First, we delete all the indexes of the tb_user table.

drop index idx_user_pro_age_sta on tb_user;
drop index idx_email_5 on tb_user;
drop index idx_user_age_phone_aa on tb_user;
drop index idx_user_age_phone_ad on tb_user;

Next, without an index, execute the following SQL to query the execution plan:

explain select profession , count(*) from tb_user group by profession ;

Then, we create a joint index for profession , age , and status .

create index idx_user_pro_age_sta on tb_user(profession , age , status);

Immediately afterwards, execute the same SQL as before to view the execution plan.

explain select profession , count(*) from tb_user group by profession ;

Then execute the following group query SQL to view the execution plan:

We found that if we group only based on age , Using temporary will appear ; and if we group based on

If two fields of profession and age are grouped at the same time, Using temporary will not appear . The reason is because for grouping operations,

In the joint index, it also conforms to the leftmost prefix rule.

Therefore, in grouping operations, we need to optimize through the following two points to improve performance:

A. During grouping operations, indexes can be used to improve efficiency.

B. During grouping operations, the use of indexes also satisfies the leftmost prefix rule.

5.limit optimization

When the amount of data is relatively large, if limit paging query is performed, the efficiency of paging query will be lower as the query goes later.

Let’s take a look at the time-consuming comparison of executing limit paging queries:

Through testing, we will see that the further back, the lower the efficiency of paging query. This is the problem of paging query.

Because, when performing a paging query, if limit 2000000,10 is executed , MySQL needs to sort the first 2000010 records.

records, only 2000000 - 2000010 records are returned, and other records are discarded. The cost of query sorting is very high.

Optimization idea : In general paging queries, the performance can be better improved by creating a covering index. You can add sub-queries through the covering index.

Query form is optimized.

explain select * from tb_sku t , (select id from tb_sku order by id
limit 2000000,10) a where t.id = a.id;

6.count optimization

6.1 Overview

select count(*) from tb_user ;

In previous tests, we found that if the amount of data is large, it is very time-consuming to perform the count operation.

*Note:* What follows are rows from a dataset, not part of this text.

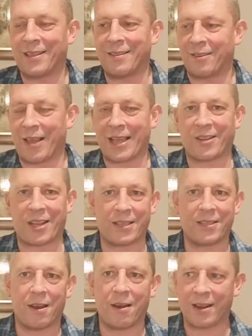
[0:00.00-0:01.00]
electric
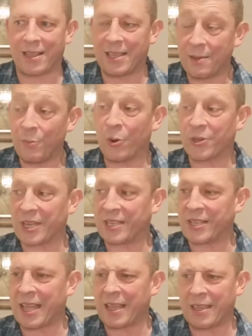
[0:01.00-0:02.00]
guitar and keyboards,
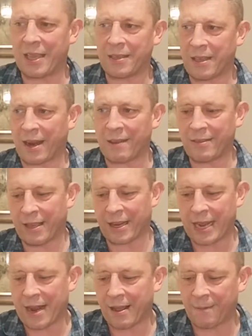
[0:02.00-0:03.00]
you're
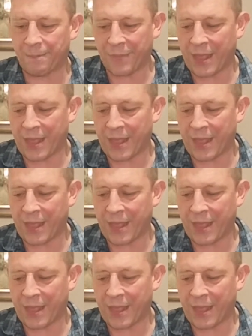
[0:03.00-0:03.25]
kind of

The MyISAM engine stores the total number of rows of a table on disk, so when count(*) is executed, this will be returned directly.

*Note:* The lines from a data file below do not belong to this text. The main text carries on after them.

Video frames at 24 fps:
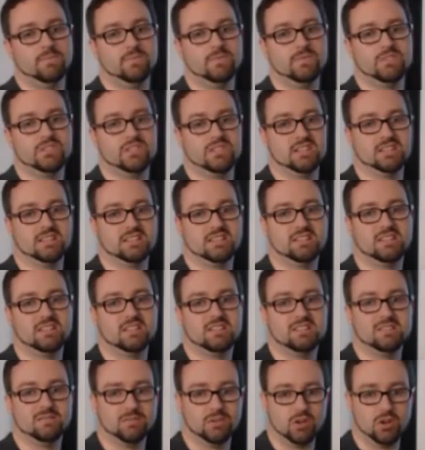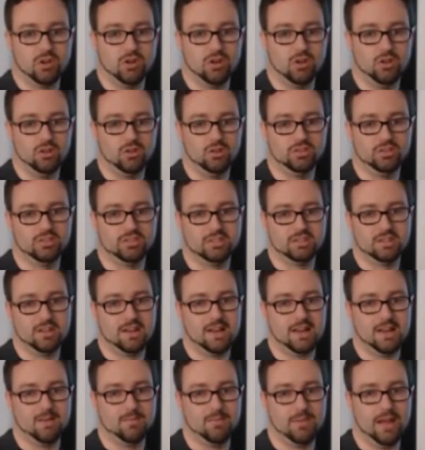So there's a system called
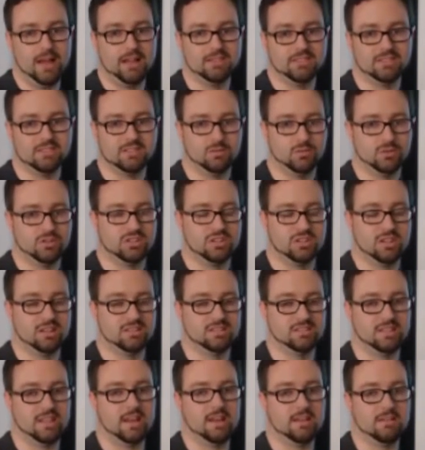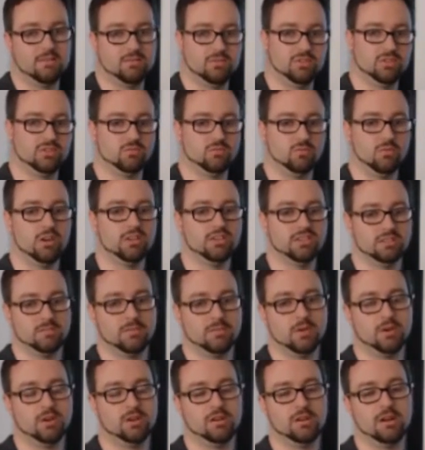Bouncer which does that, which runs a
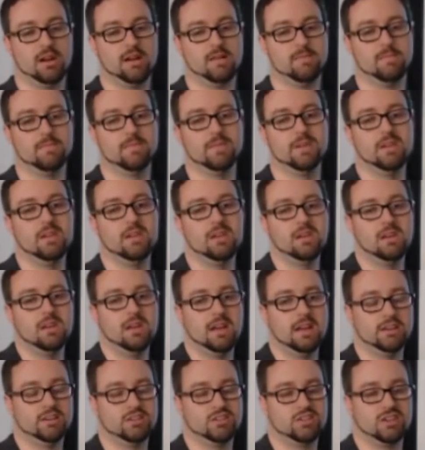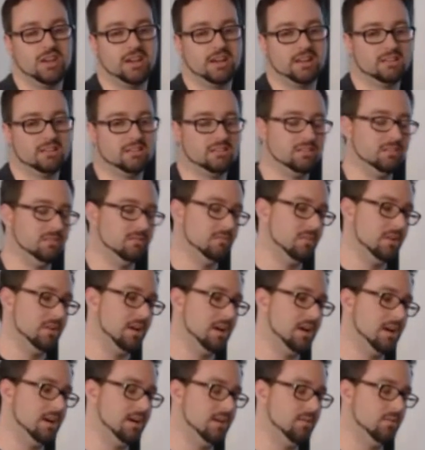program and checks,
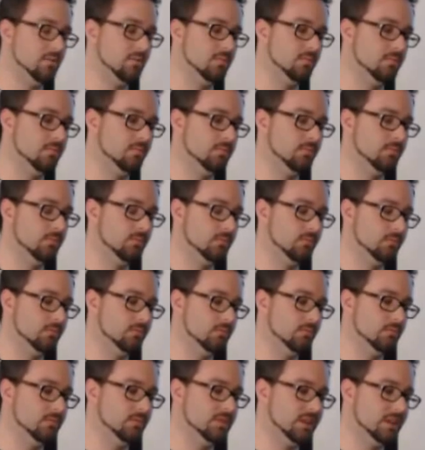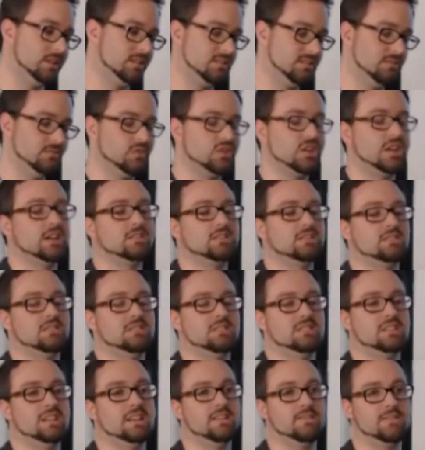does some checks to
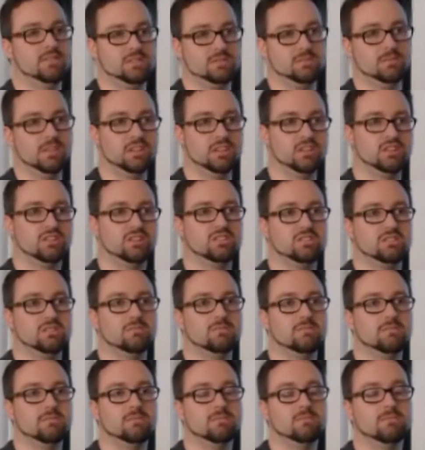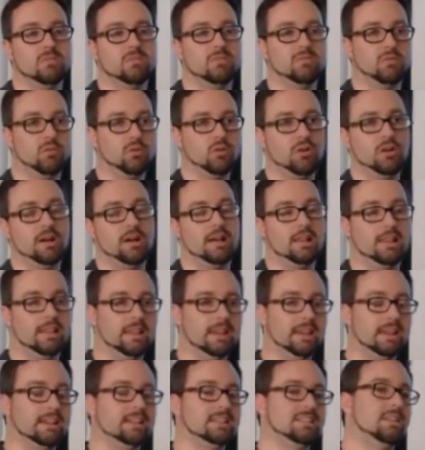see if it's malicious before
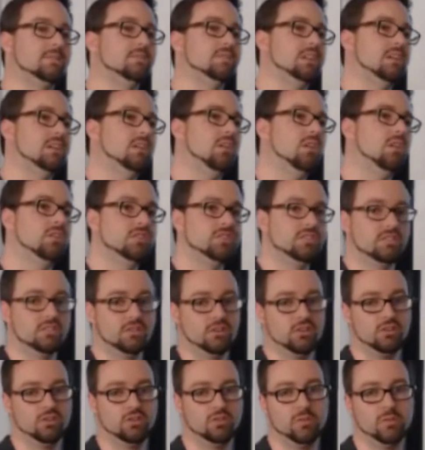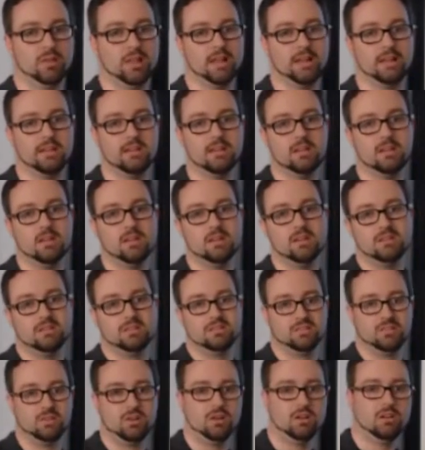accepting it onto Google Play
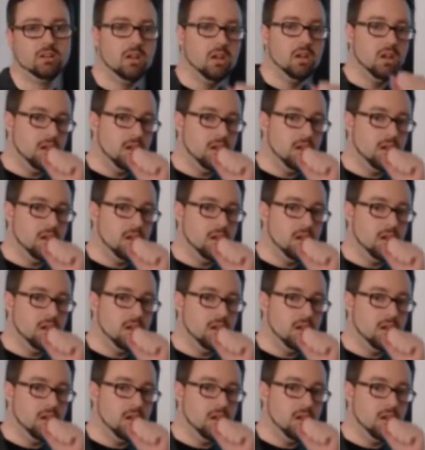Store.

Count, the efficiency is very high; but if it is a conditional count , MyISAM is also slow.

The InnoDB engine is in trouble. When it executes count(*) , it needs to read the data from the engine line by line.

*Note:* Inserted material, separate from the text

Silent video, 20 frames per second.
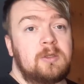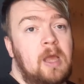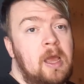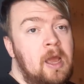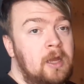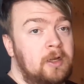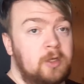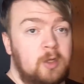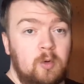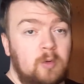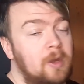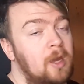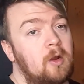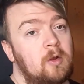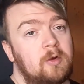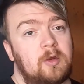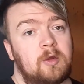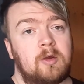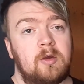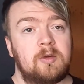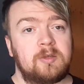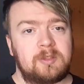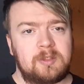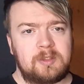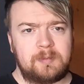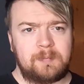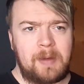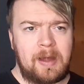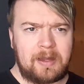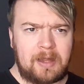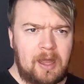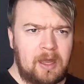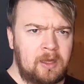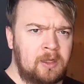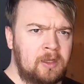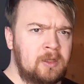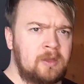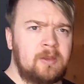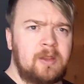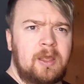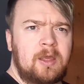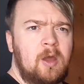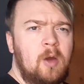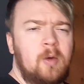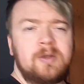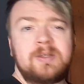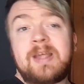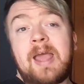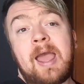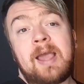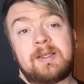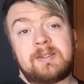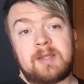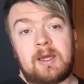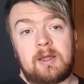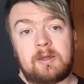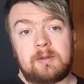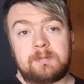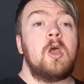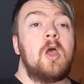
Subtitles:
and you get all your curses back and they go into exile.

Come and then accumulate the count.

If you want to greatly improve the count efficiency of the InnoDB table , the main optimization idea is to count by yourself ( you can use redis to

The database is used, but if it is a conditional count , it will be more troublesome ) .

6.2count usage

count() is an aggregate function. The returned result set is judged row by row. If the parameter of the count function is not

NULL , the cumulative value will be added by 1 , otherwise it will not be added, and finally the cumulative value will be returned.

Usage: count ( * ), count (primary key), count (field), count (number)

If sorted according to efficiency, count( field ) < count( primary key id) < count(1) ≈ count(*) , so try to

Use count(*) for the quantity .

7.update optimization

We mainly need to pay attention to the precautions when executing the update statement.

update course set name = 'javaEE' where id = 1 ; 1

When we execute the deleted SQL statement, the data in the row with ID 1 will be locked , and then after the transaction is committed, the row lock is released.

But when we execute the following SQL .

update course set name = 'SpringBoot' where name = 'PHP' ;

When we start multiple transactions and execute the above SQL , we find that the row lock is upgraded to a table lock. causing the update statement

Performance is greatly reduced

InnoDB 's row lock is a lock for the index, not for the record , and the index cannot fail, otherwise it will be upgraded from a row lock to a table lock.

[MySQL] How many of the seven SQL optimization methods do you know?